A robust CMRA sequence with short and predictable scan time would allow integrating CMRA into routine CMR scanning. CMRA has been used as part of a standard protocol in scientific studies [25] but not implemented in clinical scanning due to unpredictable scan time and image quality. Integrating CMRA would have a number of advantages in comparison to invasive angiography or coronary CT angiography, as it is non-invasive, not limited by the presence of coronary calcifications, does not use ionizing radiation and uses well tolerated and not nephrotoxic contrast agents. Additionally, the visualization of coronary morphology using CMRA can be integrated into a comprehensive evaluation of patients with angina symptoms, which also integrates optimal assessment of cardiac function, myocardial perfusion and viability and tissue characterization [26], therefore extending the diagnostic spectrum to include other causes of angina-like symptomatology [27]. Since the presence of stents systematically leads to metal artifacts and prohibiting the assessment of the coronary lumen these patients may be less well suited.
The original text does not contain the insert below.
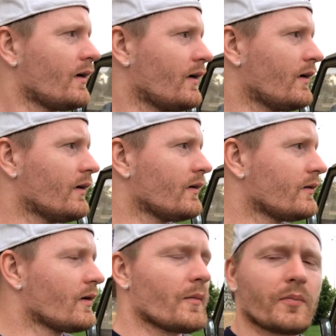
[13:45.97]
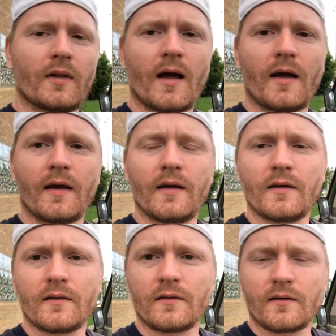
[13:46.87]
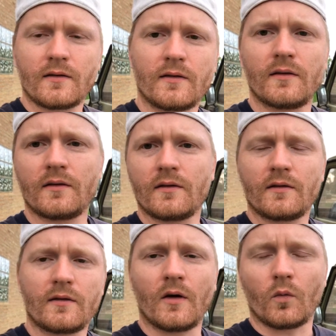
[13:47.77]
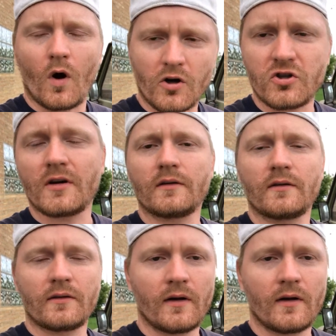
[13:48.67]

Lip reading: apply, wash it.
The high negative predictive value of CMRA (similar to CTA studies) may increase the utilization of CMR as a first line tool in patients with low to intermediate pretest likelihood for significant coronary artery disease. Due to the excellent performance of CMR perfusion imaging in diagnosing significant ischemia [25] as well as guide patient management [28] CMR would offer a complete package in a wide range of patients.

This study has a number of limitations. It contains relatively few patients with low prevalence of CAD (24%) and thus resulted in a wide 95% confidence interval. From a technical perspective the technique is currently incompatible with the conventional arrhythmia rejection algorithm which renders it unsuitable for patients with frequent arrhythmias.


In this work we have demonstrated that iNAV is a robust approach for mitigating motion artefacts for CMRA in patients with suspected CAD. Due to the short and predictable scan time it can add clinical value as a part of a comprehensive CAD assessment protocol.